• Task goal:
The records that follow are to be reproduced exactly. Any pictures in them are left out.

• Data:

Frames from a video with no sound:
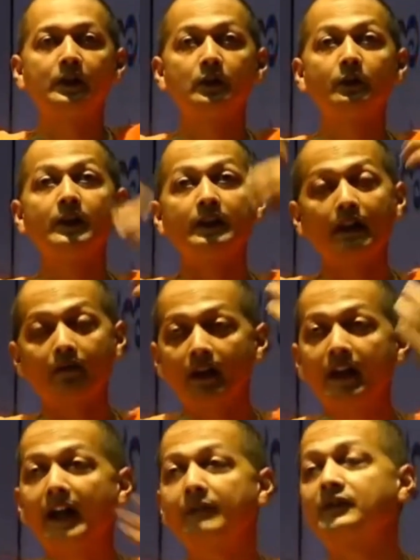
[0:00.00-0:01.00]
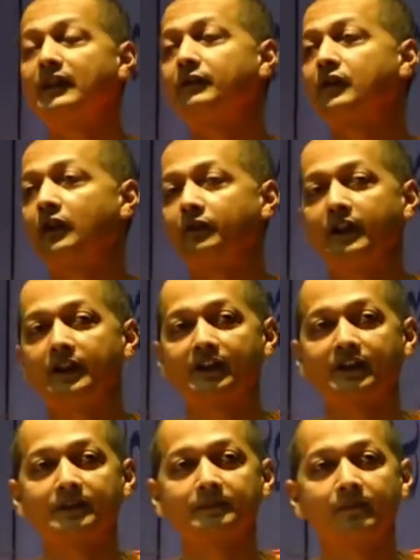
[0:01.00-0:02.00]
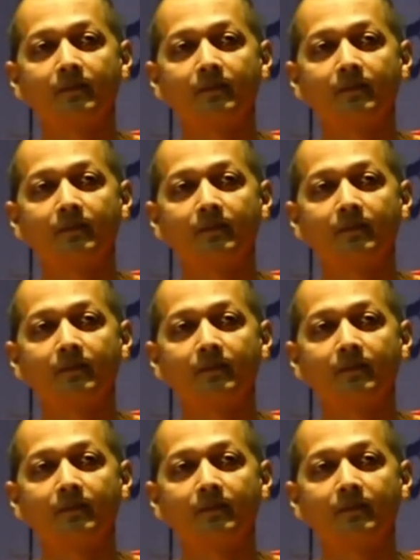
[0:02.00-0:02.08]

you will never have self-confidence.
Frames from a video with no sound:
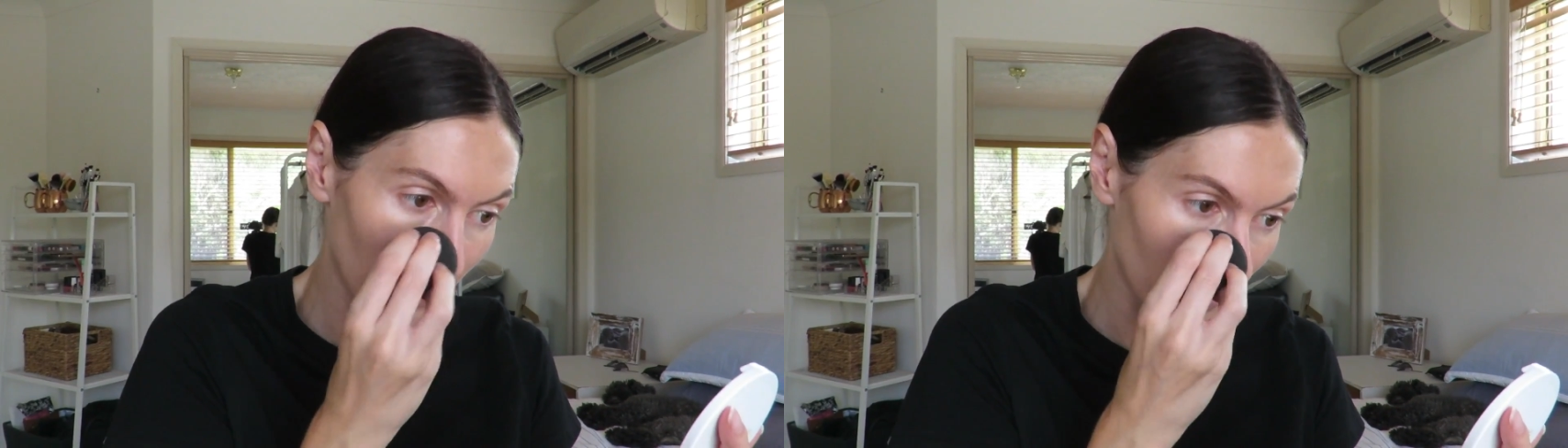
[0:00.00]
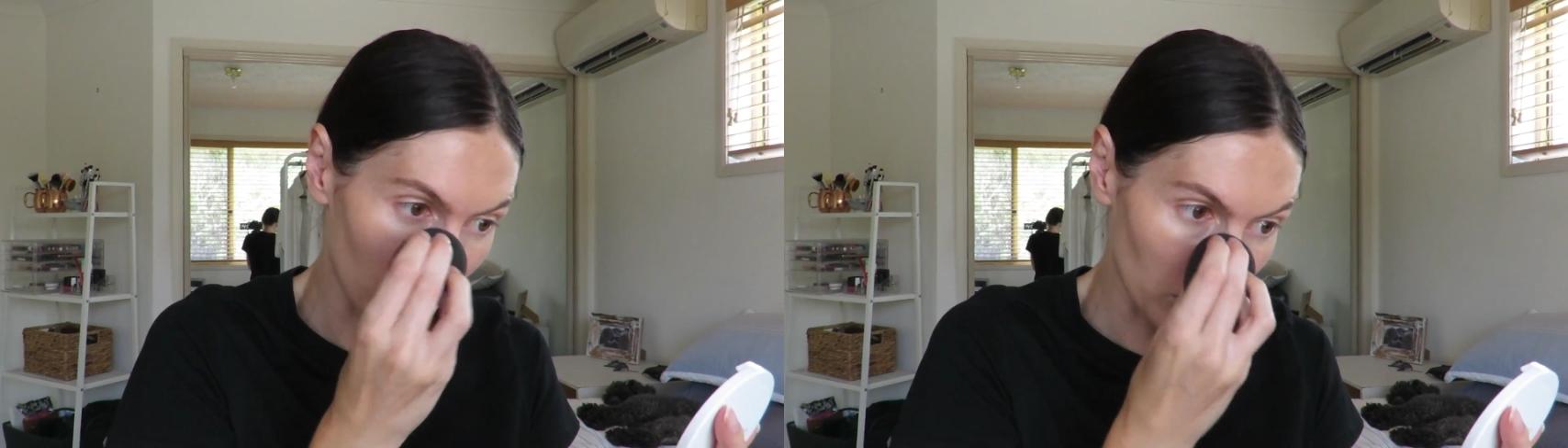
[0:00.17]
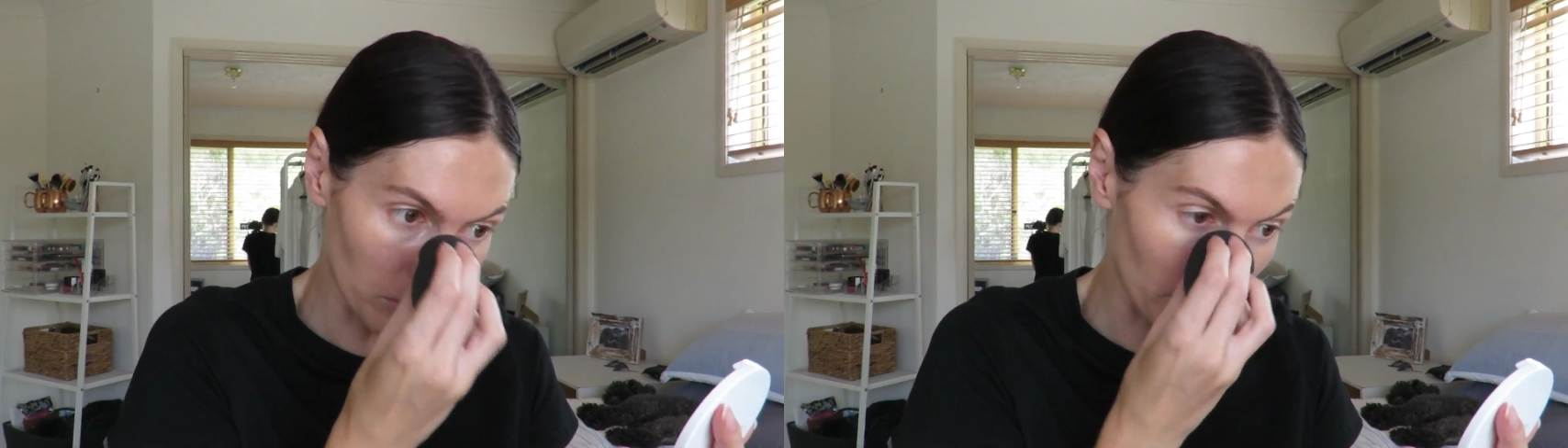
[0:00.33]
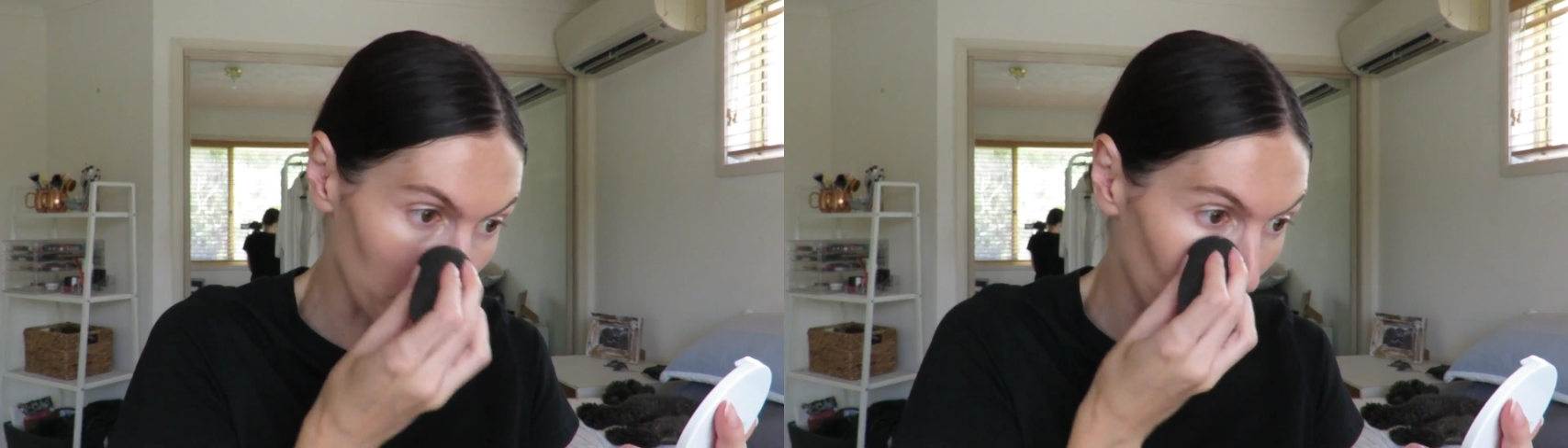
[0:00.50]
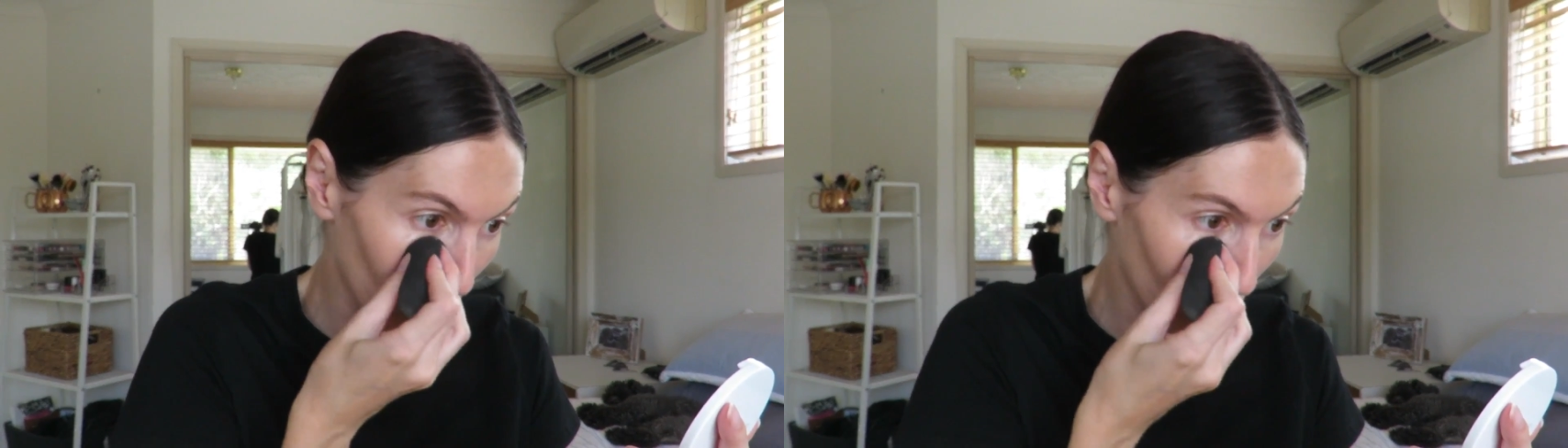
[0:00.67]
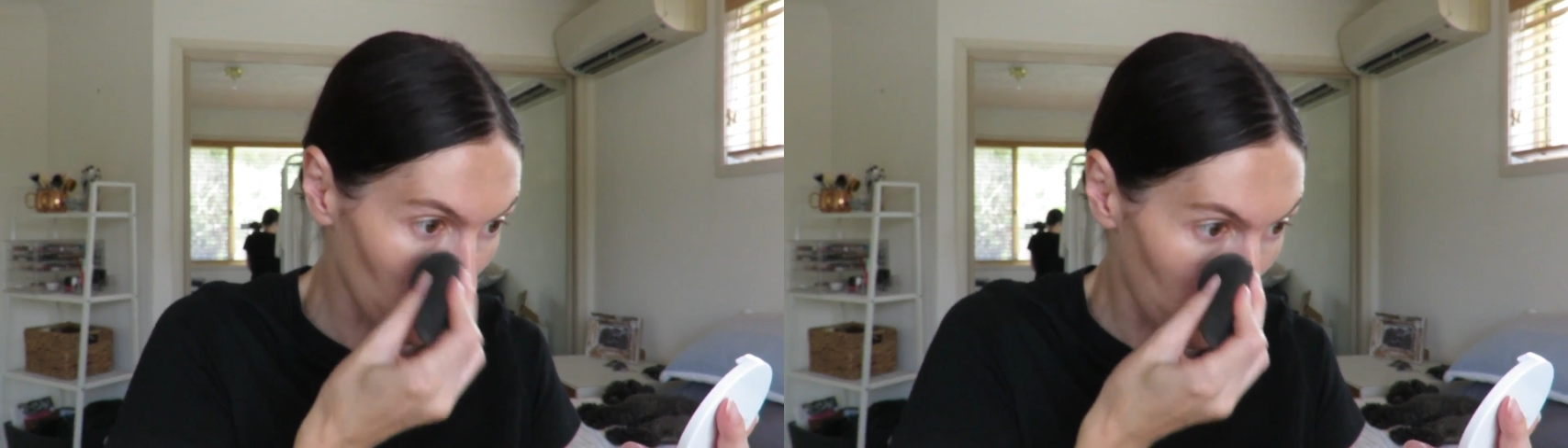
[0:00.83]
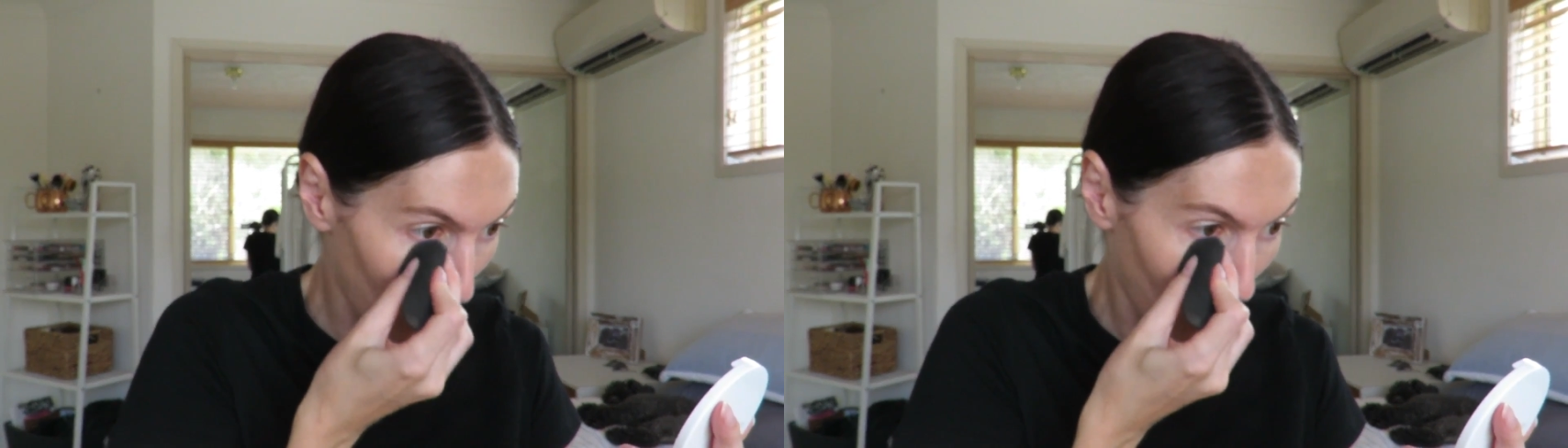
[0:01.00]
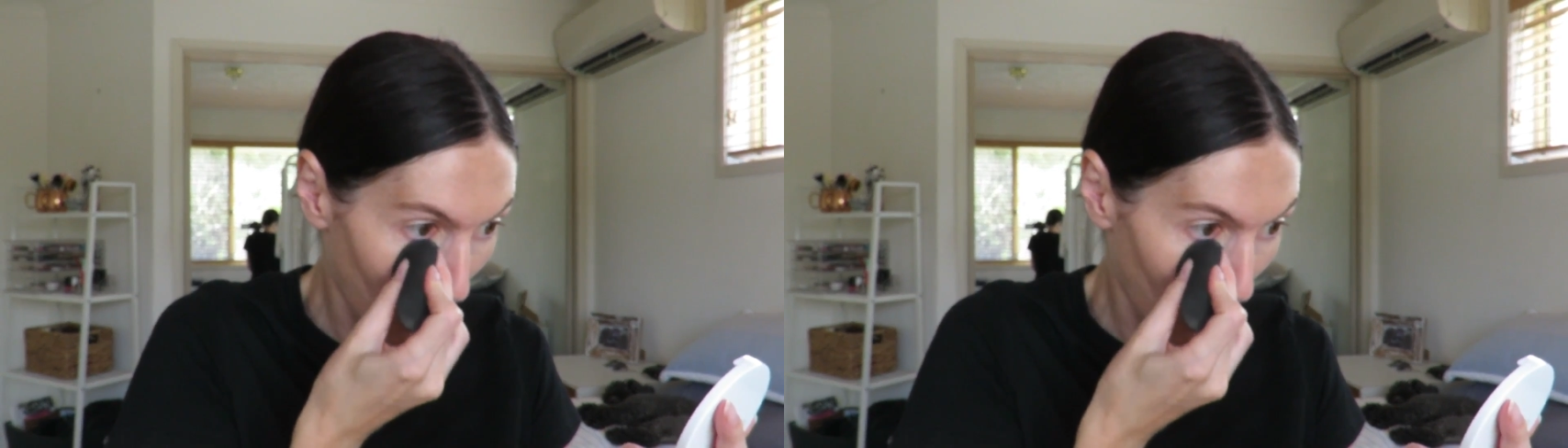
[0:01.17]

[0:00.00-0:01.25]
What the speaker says: a little bit more.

• Task output:
Frames from a video with no sound:
[0:00.00-0:01.00]
[0:01.00-0:02.00]
[0:02.00-0:02.08]

you will never have self-confidence.
Frames from a video with no sound:
[0:00.00]
[0:00.17]
[0:00.33]
[0:00.50]
[0:00.67]
[0:00.83]
[0:01.00]
[0:01.17]

[0:00.00-0:01.25]
What the speaker says: a little bit more.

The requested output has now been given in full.